You are truly an amazing artist and a woman of God. You inspire me to see what he has waiting for me. The pain I have from rheumatoid arthritis is totally debilitating some days. I used to be so hyper and like you, I can’t move like I’m used to, my mind wants to but, my body can’t. You give me hope that I can do more. Thank you for your beautiful art and love for your family and the Lord. My God continue to bless you.

Annette Bales - May 27, 2023

Jennifer, your art is amazing, your story of the challenges you face even more compelling. I did not know you suffered a disability but your attitude and faith are incredible.
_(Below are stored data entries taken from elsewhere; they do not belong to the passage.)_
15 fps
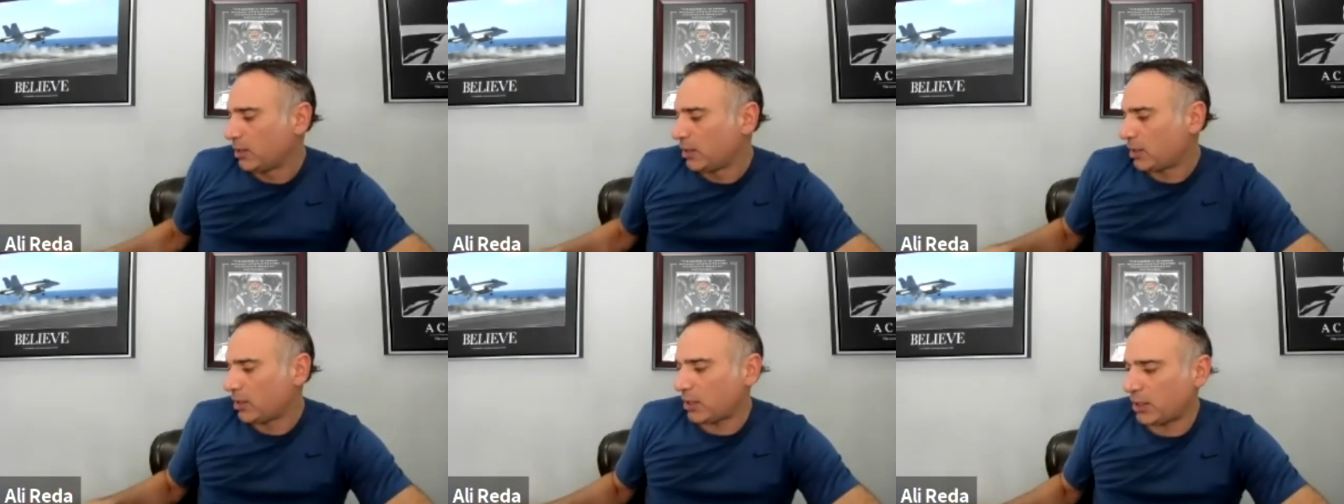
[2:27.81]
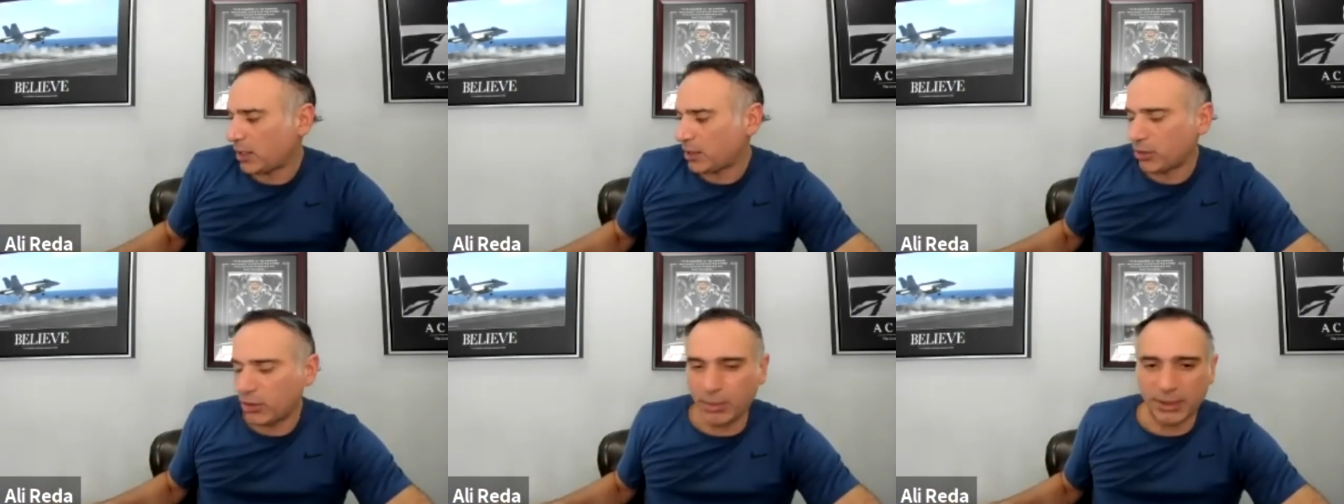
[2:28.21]
Uh, I
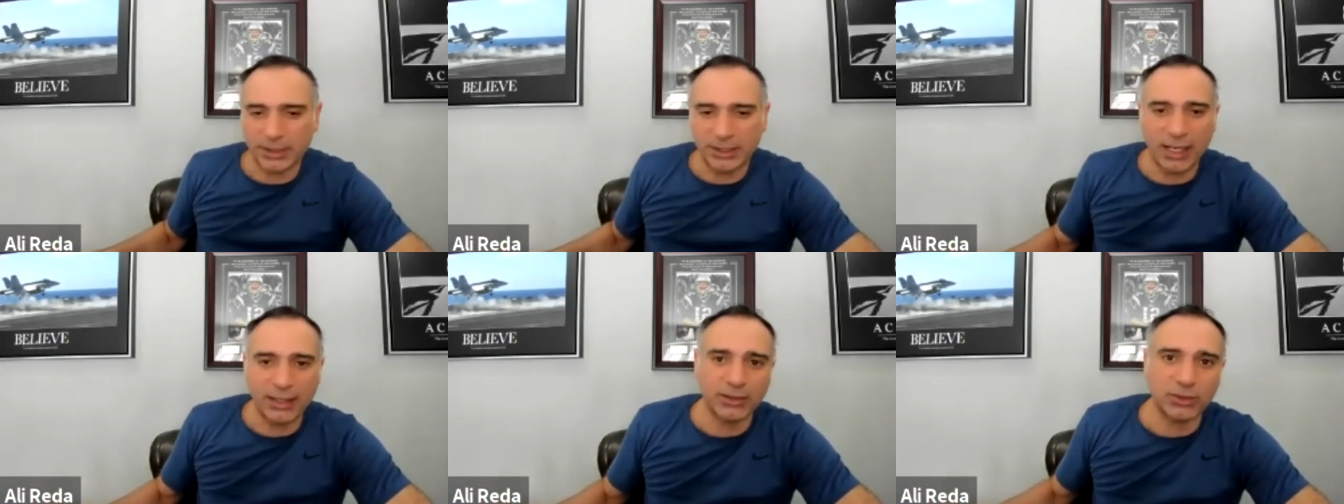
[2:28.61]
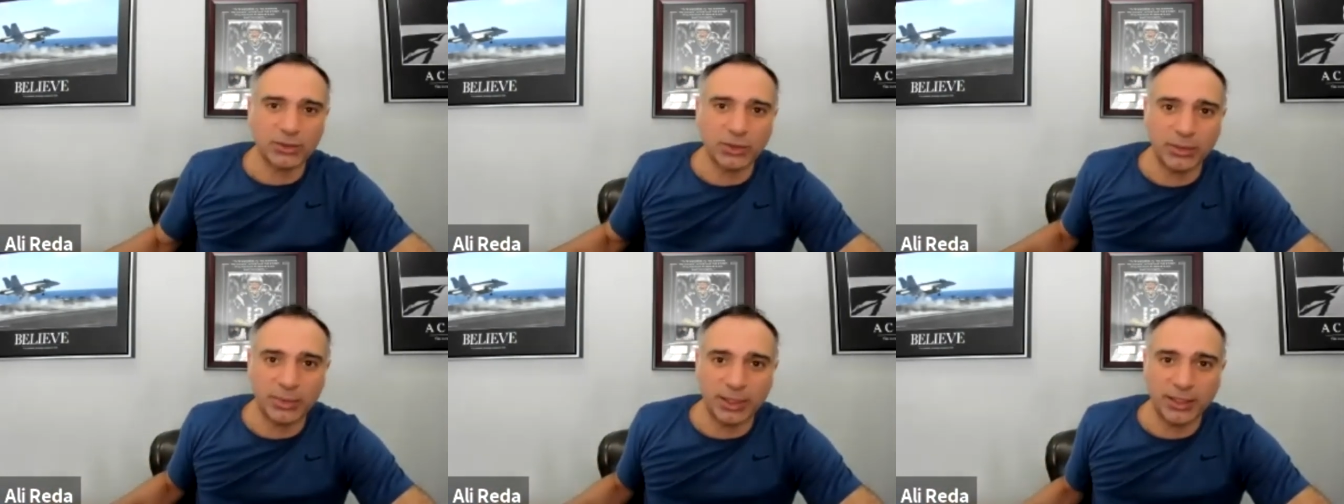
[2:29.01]
know I'm a
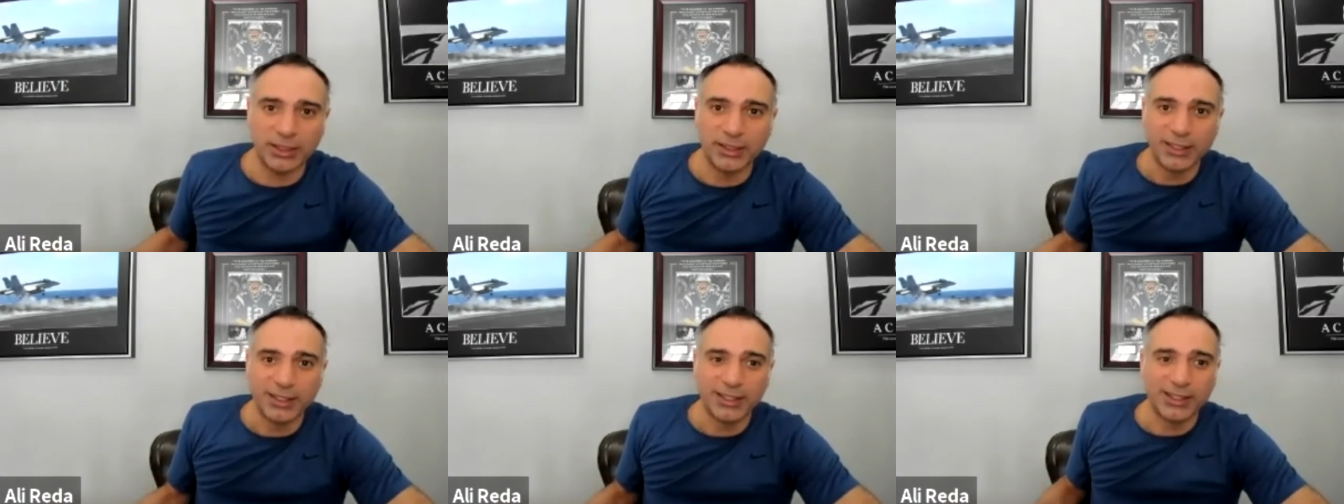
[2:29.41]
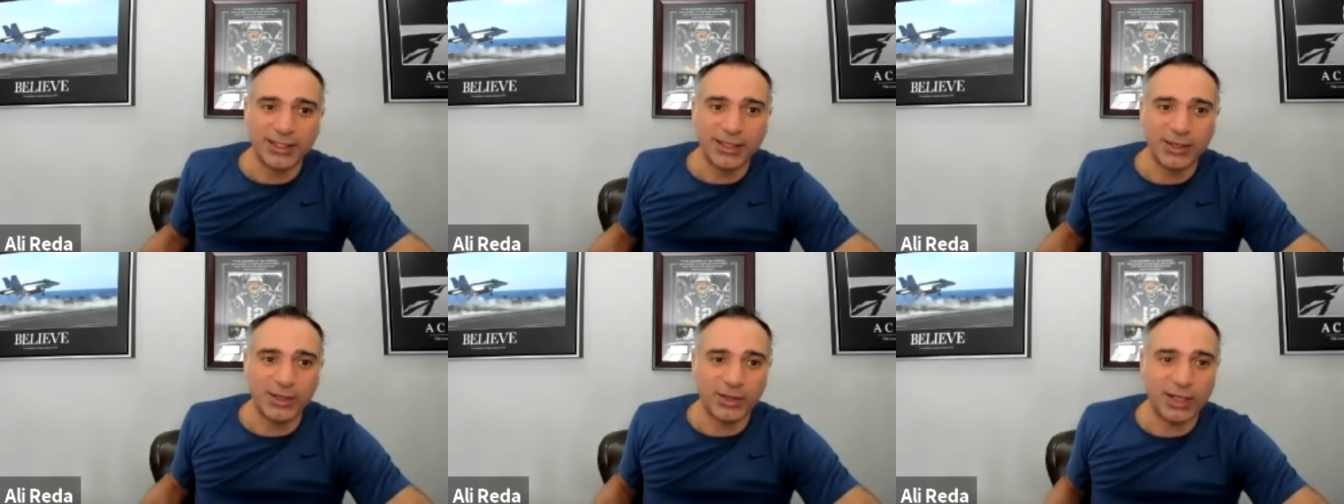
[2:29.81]
dinosaur, but you
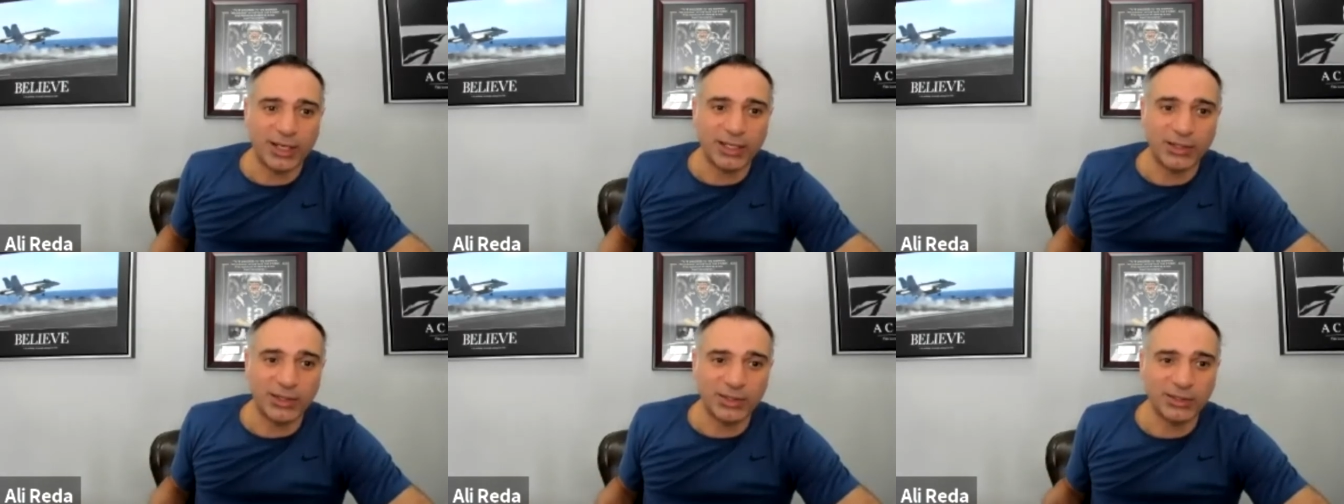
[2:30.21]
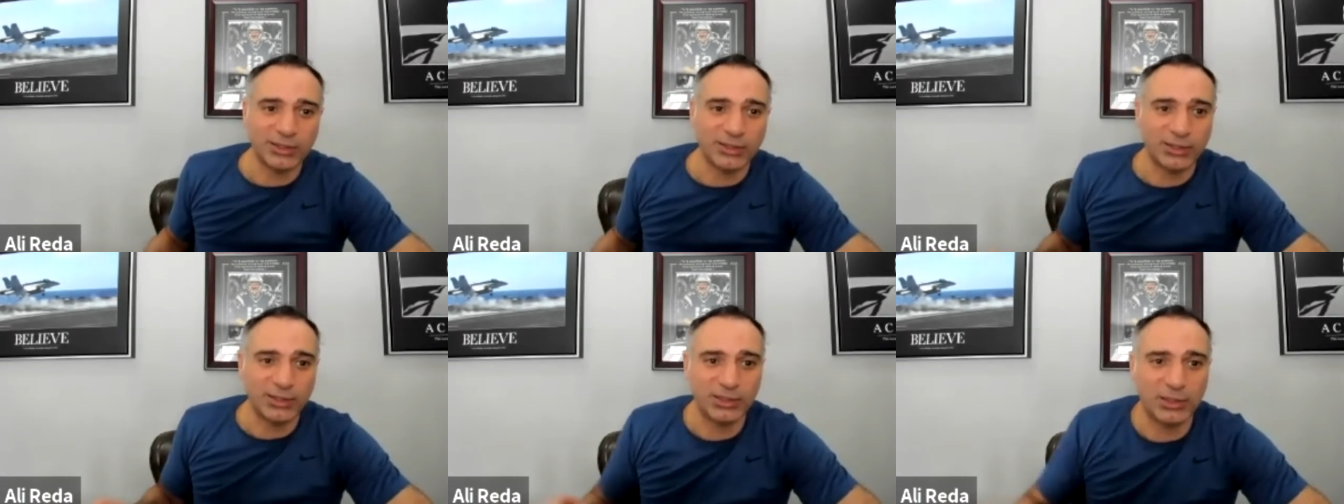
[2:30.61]
know there's
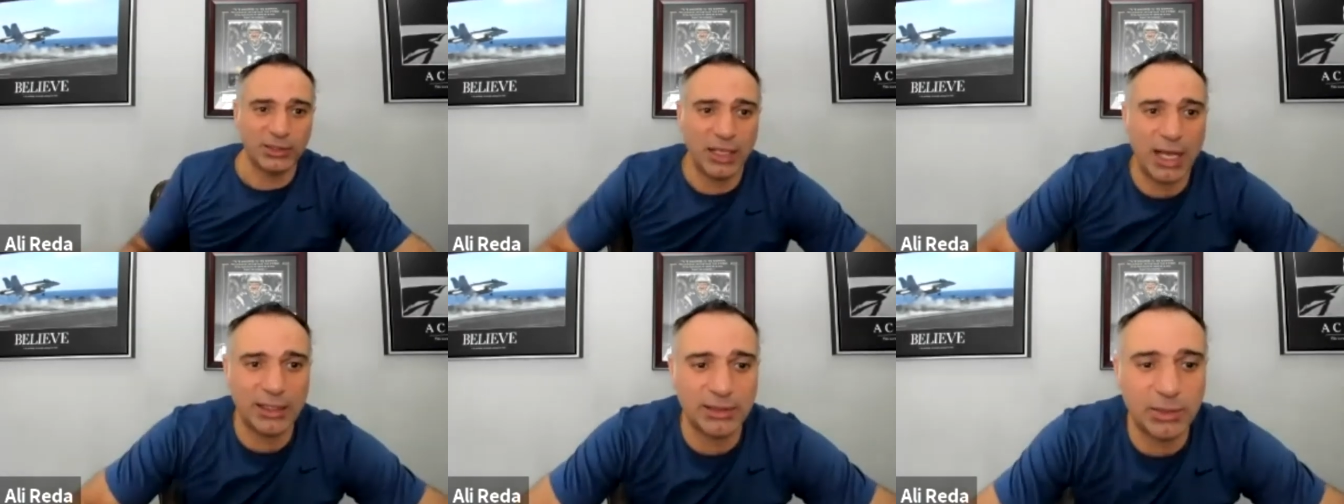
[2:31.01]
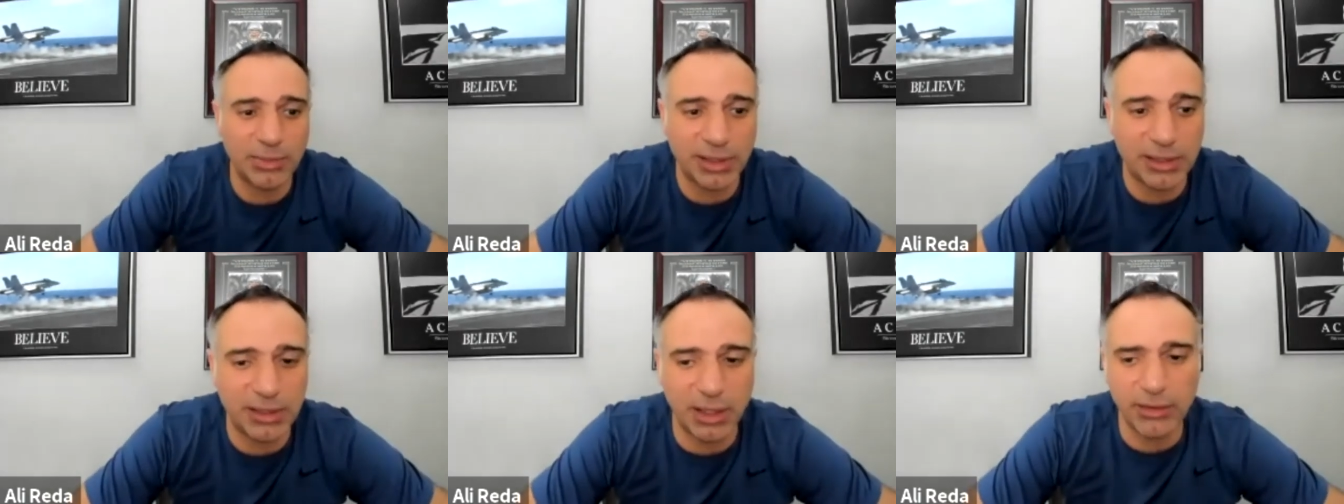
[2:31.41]
there's a lot to be
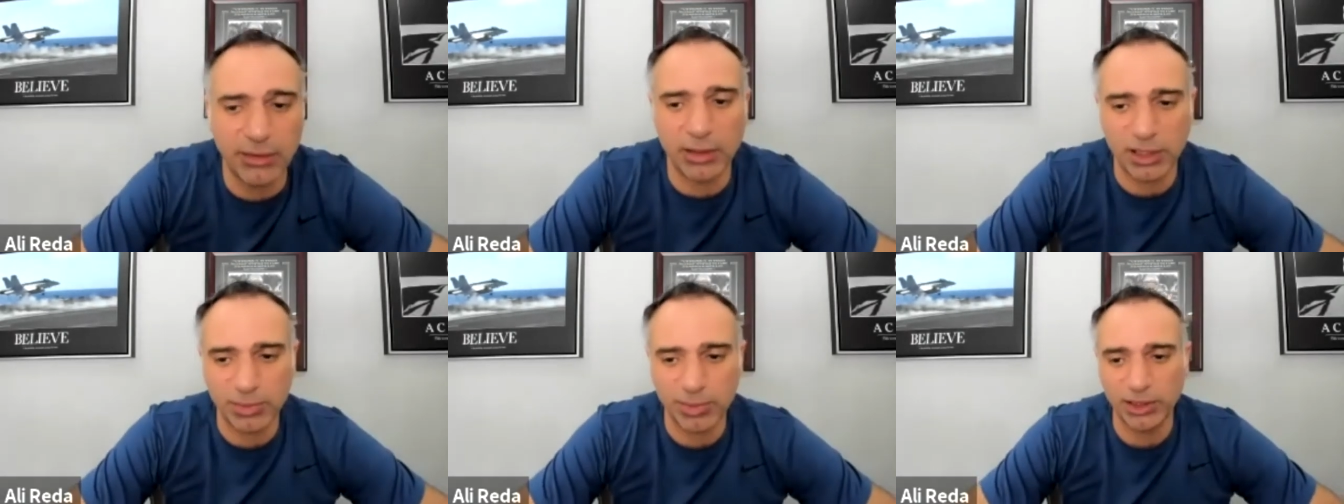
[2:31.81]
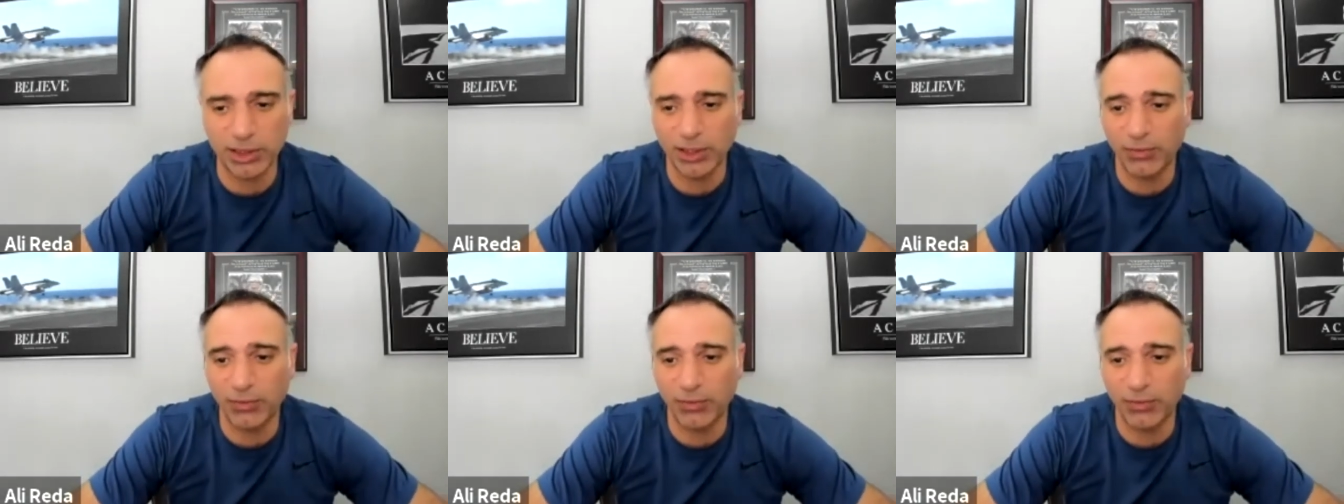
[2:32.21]
done there, especially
Anita Burns - May 27, 2023

Oh, what a beautiful testimony! Your art and life woven together to glorify God! I always love seeing your art in progress. It is like seeing the transforming hand of God work on a persons life. One day at a time becoming more and more clear and more beautiful! Thank you for sharing! ❤️

Krista Cave - May 27, 2023

Thank you for sharing your journey with us Jennifer! Your story will touch many lives with God’s hope through pain. You’re beautiful art also reflects your precious heart for God and gives Him the glory. 💗 Your work is absolutely stunning!!!

Ann Holder - May 27, 2023

Beautiful testimony. I pray that you and your family receive all of the blessings you deserve.

Nathan Pannell - May 27, 2023

Great article Jennifer. I’ve watched you on this journey. You truly are using a God given talent. Grateful to have been gifted some of your work. So excited about the piece you are doing for me now. Keep it up!!!